История медицинской лавочки - стр. 10
Погорелец Егупкин поднялся со скамьи, предложил своей бывшей подруге присесть. Веденская опустилась, осмотрелась по сторонам. Кто знает, может быть, лет этак двадцать назад она уже сиживала на этом месте и слушала соловьиные трели в перерывах между поцелуями с Егупкиным.
– Ваня, мне сказали, что ты отказываешься переезжать в новую квартиру, – сказала Веденская. – Это правда?
– Отказываюсь! Где родился, там и пригодился.
– Не смеши. Ты родился на Луговой, а здесь жили твои дедушка и бабушка.
– Вот и я скоро стану дедушкой… без бабушки.
– Я не виновата – это твой выбор.
– Да как ты можешь! – с Егупкина мгновенно слетела шелуха учтивости. – И месяца не прошло!
Веденская тоже вскочила на ноги
– Вот именно! Через месяц порадовал письмом. Просил не беспокоить и не отвлекать от службы!
– Да ты с ума сошла! Какое письмо?!
– Твое! Ты думаешь, я такая дура, что уничтожила его? Вот бог и покарал тебя за мои слезы! Теперь сидишь у сгоревшего корыта.
– Покажи письмо, – прохрипел Егупкин.
– Я твои писульки с собой не таскаю.
– А если не таскаешь, так не выдумывай! Я никогда таких писем не писал. Я хотел застрелиться, когда узнал о твоей свадьбе.
– Промахнулся?! Хорошо, я привезу письмо. Но сейчас мы говорим о квартире.
– Не хочу ни о чем говорить, пока не увижу письма.
– Хорошо, оно у тебя будет. Почитаешь, вспомнишь молодость.
Веденская ушла, не попрощавшись.
– Совсем с ума спятила! – еще долго возмущался Егупкин.
– Для оправдания человек способен придумать что угодно, – заметил Аникеев.
Счастливая примета
На следующий день Егупкин с Аникеевым направились в сторону банка. Вспоминая разговор с Веденской, Егупкин перебрасывал спортивную сумку с золотом с одного плеча на другое и всю дорогу возмущался. Неожиданно дорогу им перебежала черная кошка. Аникеев даже приостановился в нерешительности.
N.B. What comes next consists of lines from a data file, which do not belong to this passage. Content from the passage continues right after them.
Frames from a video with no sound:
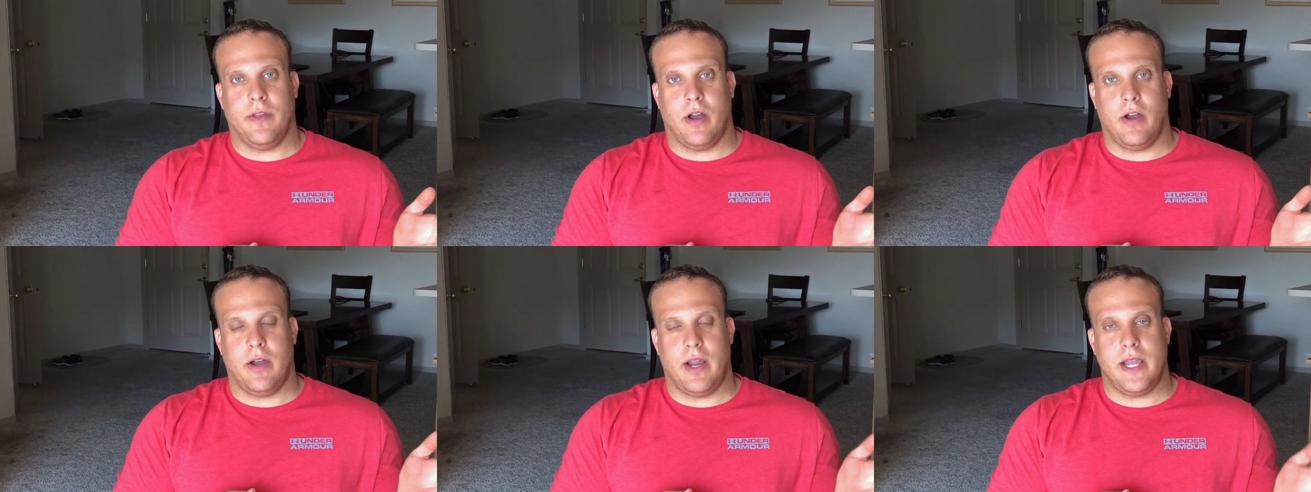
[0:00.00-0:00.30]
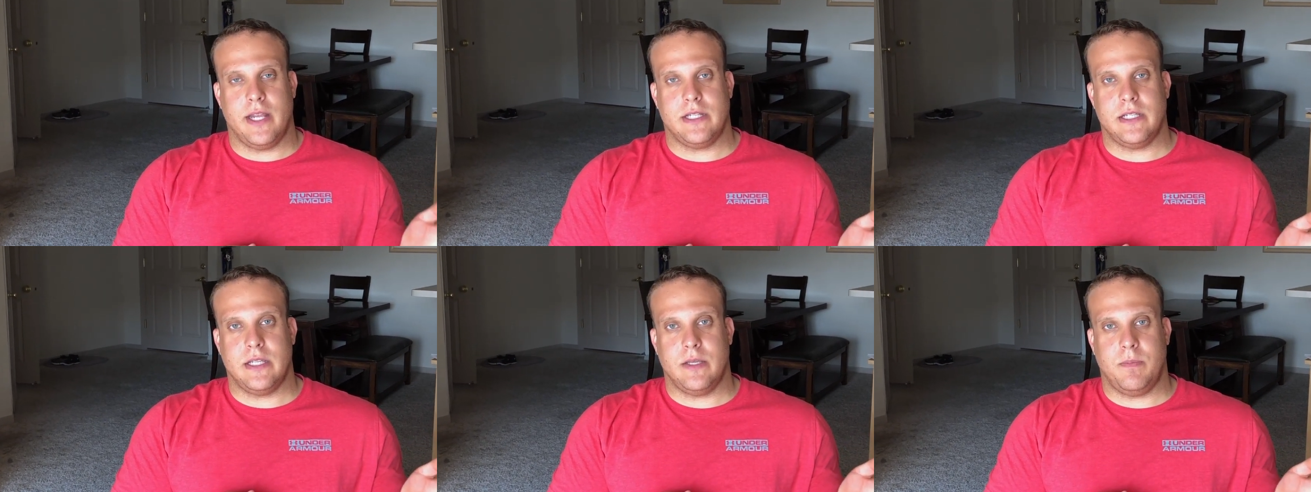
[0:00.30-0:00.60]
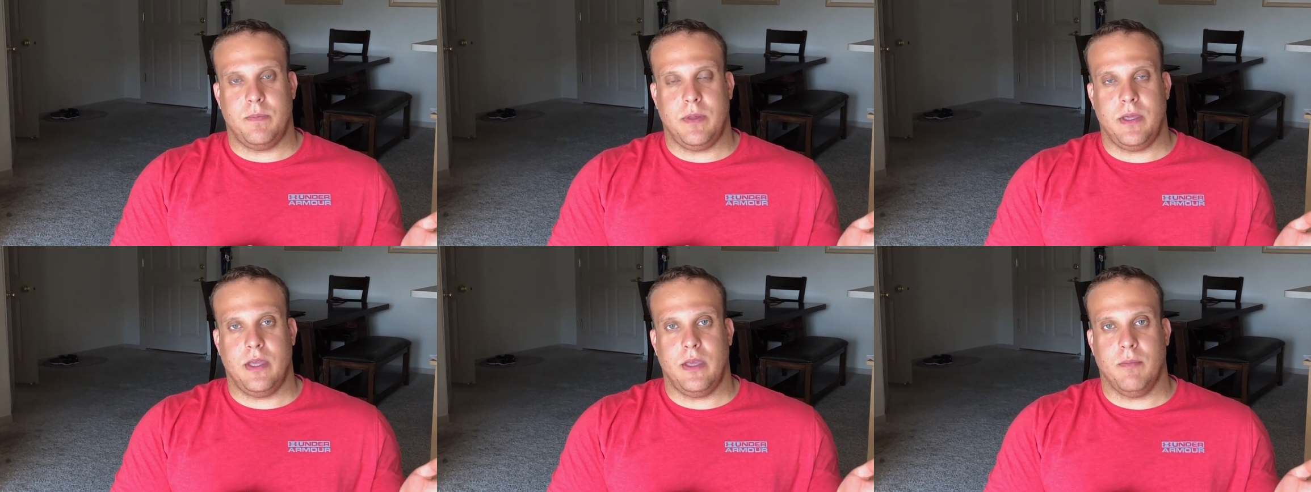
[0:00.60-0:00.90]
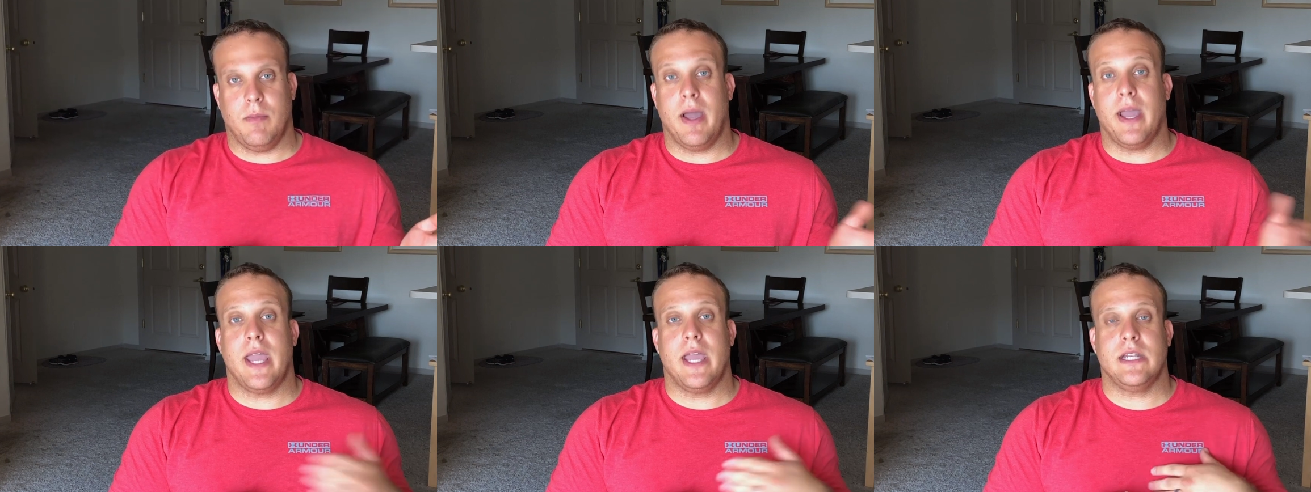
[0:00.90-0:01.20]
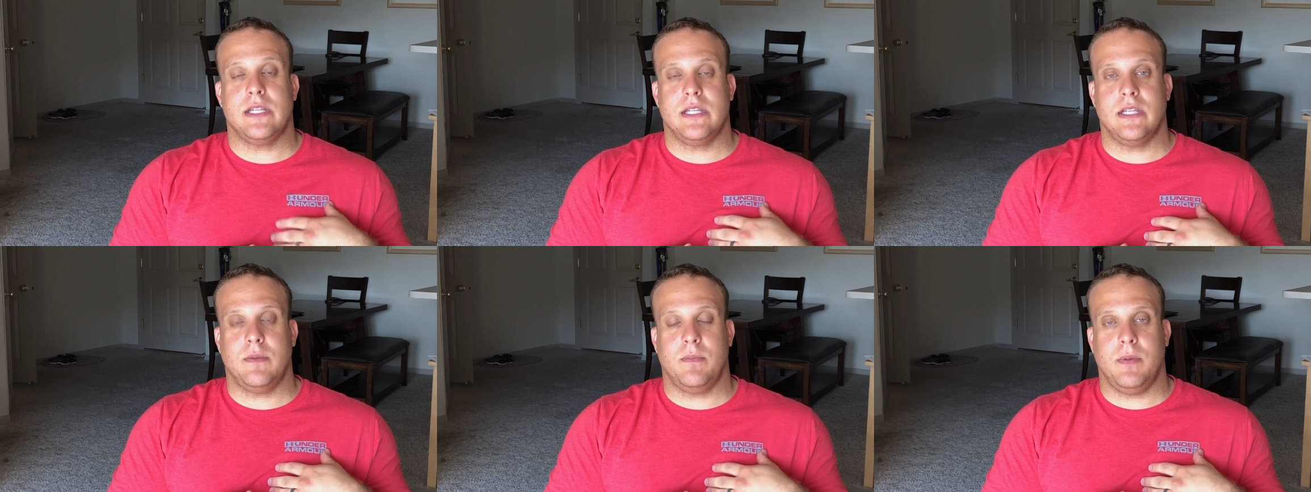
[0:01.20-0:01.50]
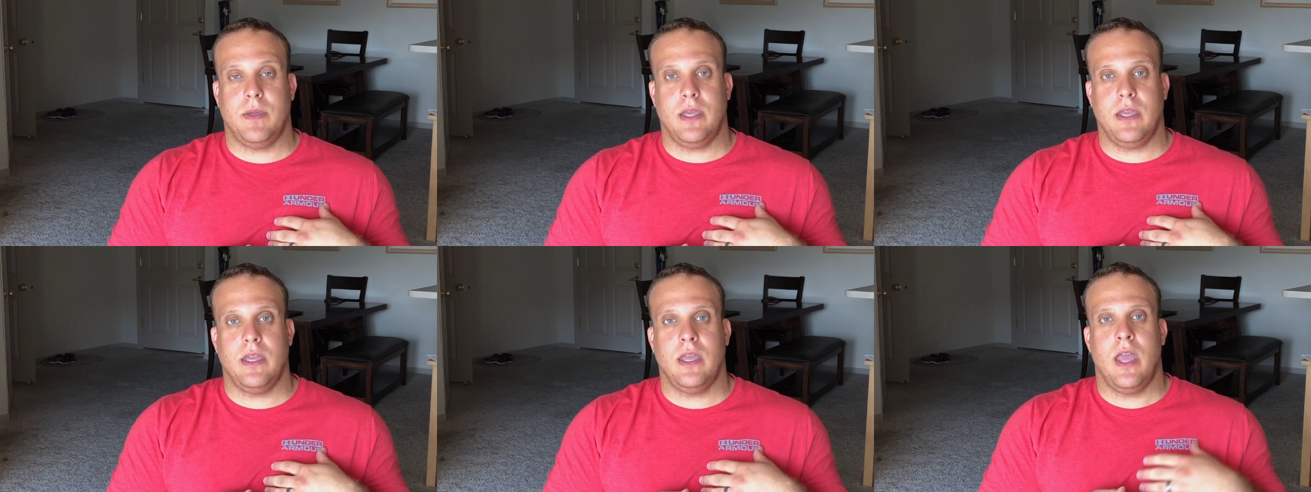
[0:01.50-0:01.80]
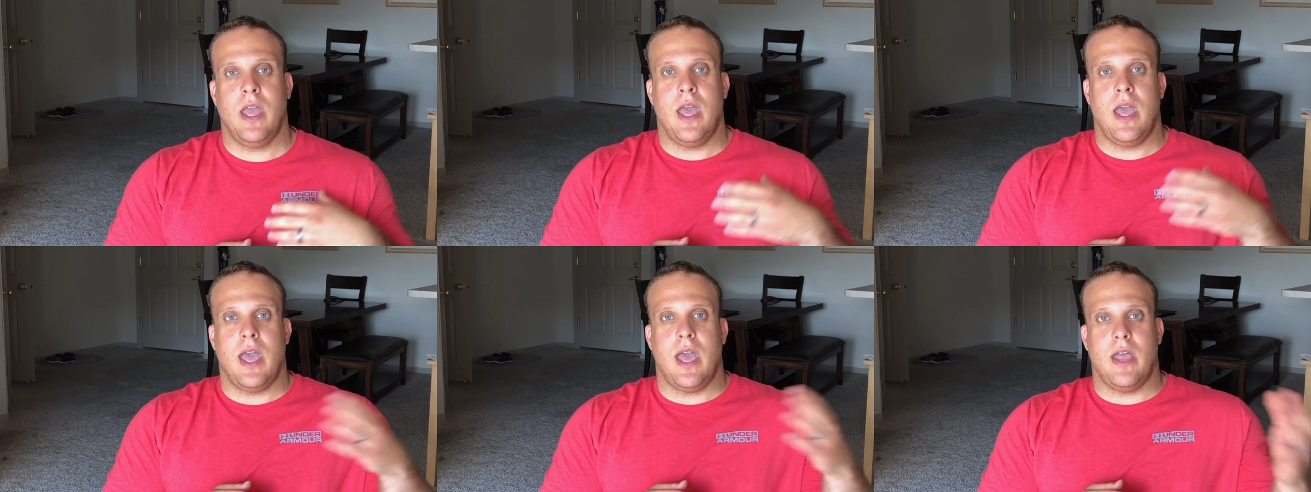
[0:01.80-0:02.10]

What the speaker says: my ATP,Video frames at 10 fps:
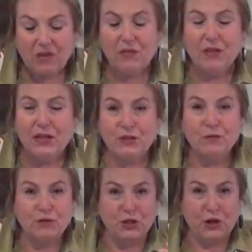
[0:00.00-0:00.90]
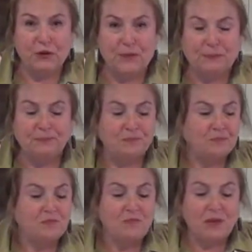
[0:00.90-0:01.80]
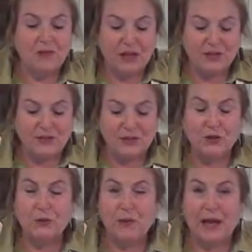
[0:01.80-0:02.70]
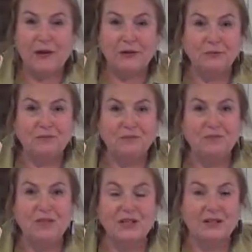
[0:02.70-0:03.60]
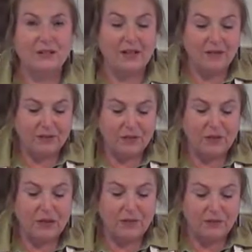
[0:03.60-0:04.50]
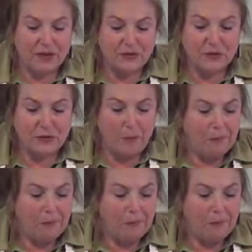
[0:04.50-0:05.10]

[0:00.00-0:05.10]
The hint of sherry that is in your batter is lovely with the pheasant.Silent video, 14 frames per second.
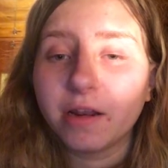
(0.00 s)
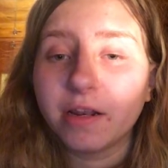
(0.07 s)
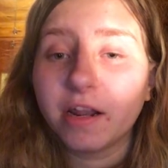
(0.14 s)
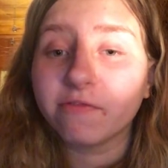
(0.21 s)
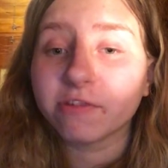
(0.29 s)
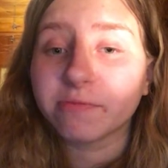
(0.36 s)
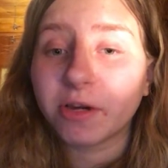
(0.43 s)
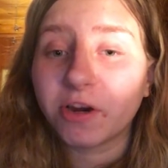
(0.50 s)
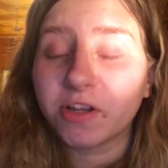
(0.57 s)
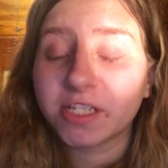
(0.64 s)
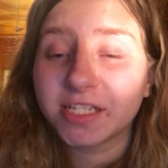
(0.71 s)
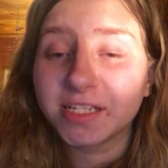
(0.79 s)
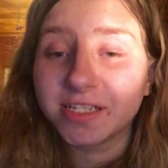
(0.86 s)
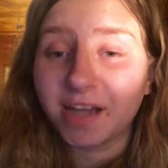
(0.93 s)
Neville's
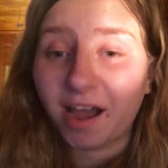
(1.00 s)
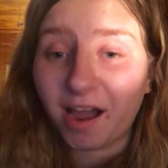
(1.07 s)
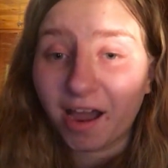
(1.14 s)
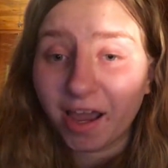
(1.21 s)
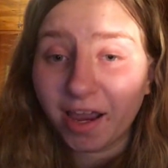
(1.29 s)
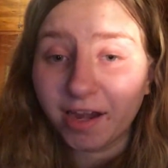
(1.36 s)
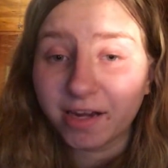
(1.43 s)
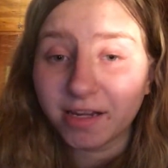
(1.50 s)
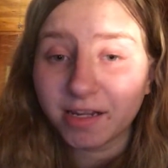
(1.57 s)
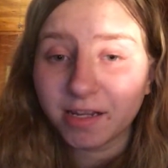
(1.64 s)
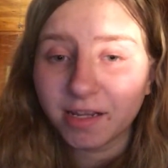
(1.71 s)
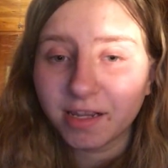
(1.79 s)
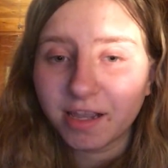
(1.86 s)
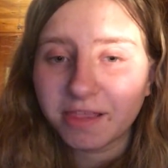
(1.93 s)
parents died
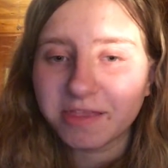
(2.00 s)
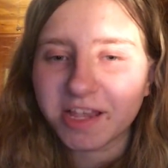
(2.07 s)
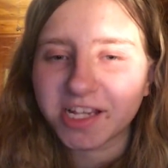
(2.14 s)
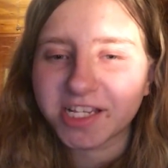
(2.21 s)
the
– Не боись, – приободрил Егупкин.
– Ты не веришь в приметы?
– В кошек не верю. У моей соседки их было штук пять – и все черные. Только выйдешь из дома, какая-нибудь обязательно попадется, а то и две сразу. Так что на кошек у меня иммунитет. А вот в удачу от найденной подковы верю.
– Ты находил подковы?
– И не одну. На себе испытал.
– Интересно. Расскажи, как это было.
Егупкин не заставил себя упрашивать, тем более что по дороге в банк лучше говорить о чем-нибудь духоподъемном.
– Случилось это в перестроечное время, еще до моей службы в армии, – начал Егупкин. – В институт я с первого раза не поступил, пришлось устроиться штамповщиком в кузнечно-прессовый цех. Но в те годы, как ты понимаешь, началась приватизация, бандитизация и оптимизация производства. Зарплату задерживали на полгода. Работали сдельно – сколько ни сделай, ничего не получишь. И тогда мне подумалось: «Эх, найти бы подкову для удачи!»
– Да где б ты ее нашел в Посторомкино?
– В своей голове! Попросил инструментальщиков сделать штамп с просечками, чтобы ковать подковы не старинным способом, как в деревенской кузнице, а мгновенно. Положил раскаленную металлическую полосу на штамп, нажал на педаль – пневматический молот вырубил готовую.
– И получил премию за рацпредложение?
– Какая премия?! Я ведь говорю, заплаты не было! Наштамповал я сотни три подков и в несколько заходов перетащил домой. Бросил у сарайчика под водостоком. Через неделю они поржавели так, словно отвалились от копыта полвека назад. Затем положил с десяток подков в холщовую сумку, оделся похуже и отправился на рынок. Сел там у входа на бордюрчик. На мне видавший виды линялый пиджачишко, обтрепанные штаны с бахромой и заплатами. Небритый, нечесаный, одним словом – потомственный селянин. Вытащил из торбы парочку подков, положил рядом на землю. Естественно, у людей, идущих на рынок, впечатление, что я пропил весь свой домашний инвентарь, а теперь вынес последнее – подковы, что валялись в сарае со времен коллективизации.